====== DATA RECORDS ======
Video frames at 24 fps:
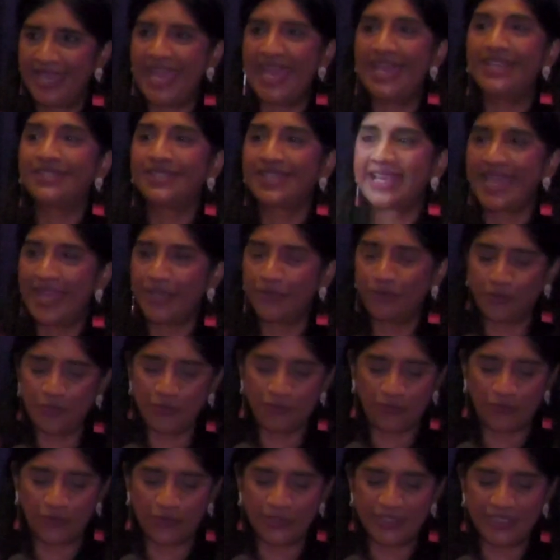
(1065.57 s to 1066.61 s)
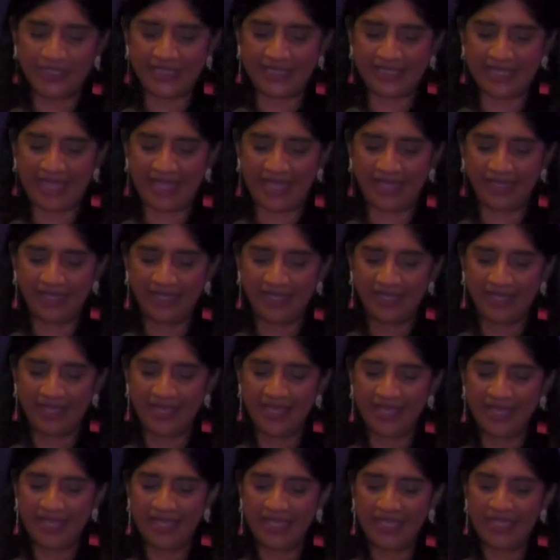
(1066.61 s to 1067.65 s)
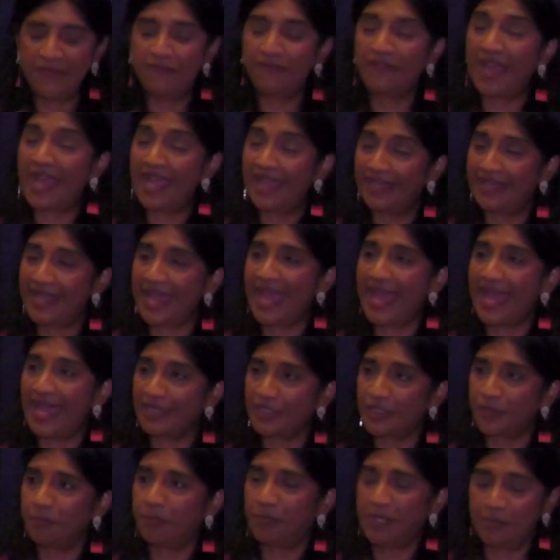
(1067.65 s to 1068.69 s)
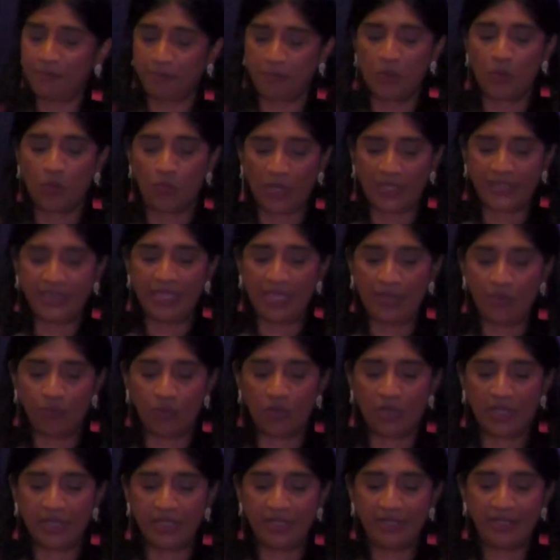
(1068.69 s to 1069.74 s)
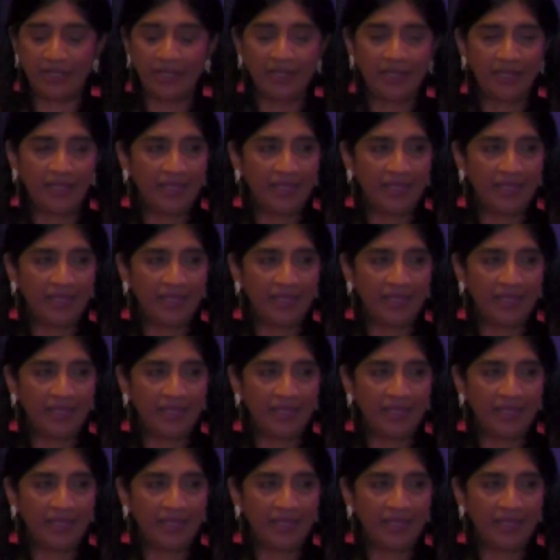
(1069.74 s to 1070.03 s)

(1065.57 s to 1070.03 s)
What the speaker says: As Henry Ford said, if I had asked people what they wanted,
======
**WORK REQUIRED**: Whatever pictures the entries contain, omit them, and write the rest out exactly.

**EXPECTED ANSWER**:
Video frames at 24 fps:
(1065.57 s to 1066.61 s)
(1066.61 s to 1067.65 s)
(1067.65 s to 1068.69 s)
(1068.69 s to 1069.74 s)
(1069.74 s to 1070.03 s)

(1065.57 s to 1070.03 s)
What the speaker says: As Henry Ford said, if I had asked people what they wanted,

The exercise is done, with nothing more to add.